Marcell Figueiredo ainda fala sobre o que os parentes e a população em geral devem fazer quando presenciar uma queda da própria altura.“A orientação básica é ligar imediatamente para o número 192 e passar todo o quadro para o profissional médico, observando se a vítima está acordada, conversando normalmente, se existe algum ferimento visível, se um membro está mais inchado do que o outro, além de evitar movimentar o paciente e aguardar a chegada do socorro especializado”, orientou o médico.

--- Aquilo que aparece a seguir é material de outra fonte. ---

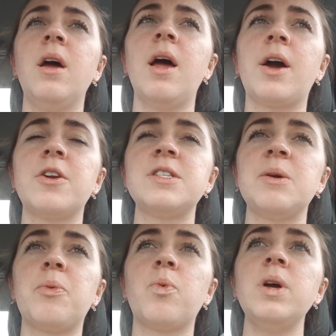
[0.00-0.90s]
I go to
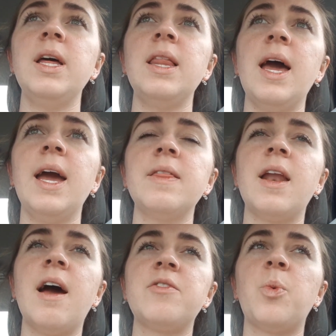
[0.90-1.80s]
sleep really late, and
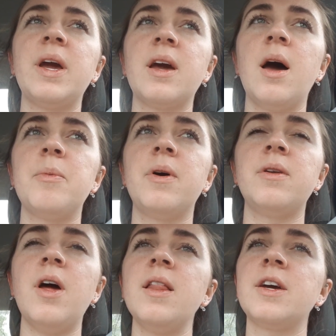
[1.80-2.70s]
then I have to wake up
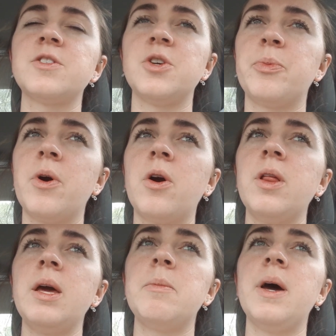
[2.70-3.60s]
not like super
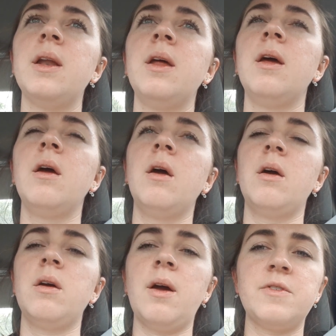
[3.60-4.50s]
early, but
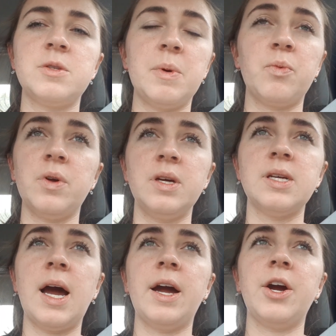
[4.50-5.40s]
I've just been really
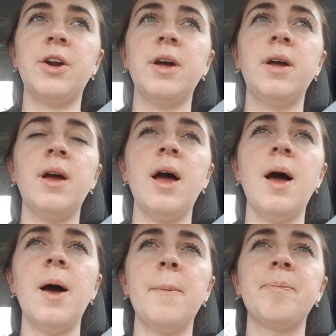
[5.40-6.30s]
tired.
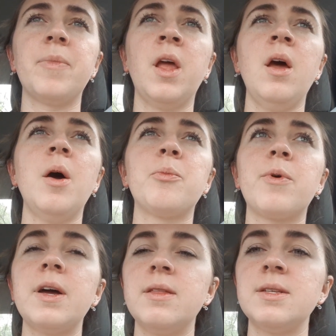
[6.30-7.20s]

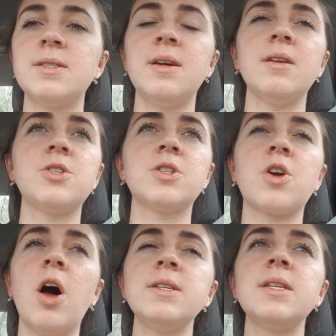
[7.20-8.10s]
Breathlessness, just
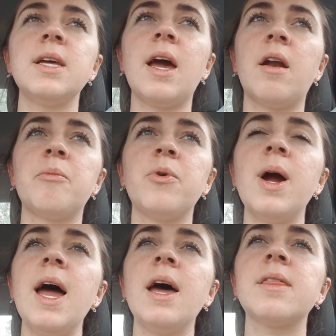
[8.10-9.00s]
constantly out of
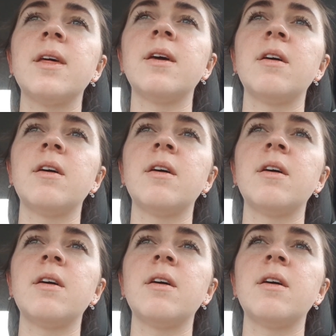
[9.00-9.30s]
breath.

Orientações que foram recebidas por Cleonice Silva Malta, 64 anos, filha da aposentada Carmelina da Silva.“O banheiro que ela usa já é adaptado com corrimãos e, agora, depois dessa última queda, colocamos uma grade na cama para ela não cair enquanto estiver dormindo. Minha mãe já levou duas quedas esse ano, na primeira ela estava no quarto, escorregou e caiu. Depois disso, coloquei a cama dela no meu quarto para prestar ainda mais atenção nela. Mas, como por ser muito ativa e independente, não me chamou para se levantar durante a noite e, andando no escuro, dentro do quarto, caiu novamente”, relatou a filha.

Outras faixas etárias

As quedas da própria altura também podem acometer pessoas mais jovens e fisicamente mais fortes. Além das situações clínicas já citadas, outros diversos tipos de fatores podem levar uma pessoa a cair.“As situações podem ser desde crises convulsivas até mesmo pela grande ingestão de bebida alcoólica. De maneira geral os principais ferimentos ocasionados por esse tipo de acidente são escoriações, cortes e fraturas em membros ou na face, pelo atrito com o solo”, reforça Marcell Figueiredo.

Ao atender essas vítimas, o Samu Alagoas, dependendo da situação, faz o encaminhamento para as Unidades de Pronto Atendimento (UPAs), nos casos clínicos. Mas, caso exista suspeita de fraturas, os destinos são o Hospital Geral do Estado (HGE), em Maceió, e o Hospital de Emergência do Agreste, em Arapiraca.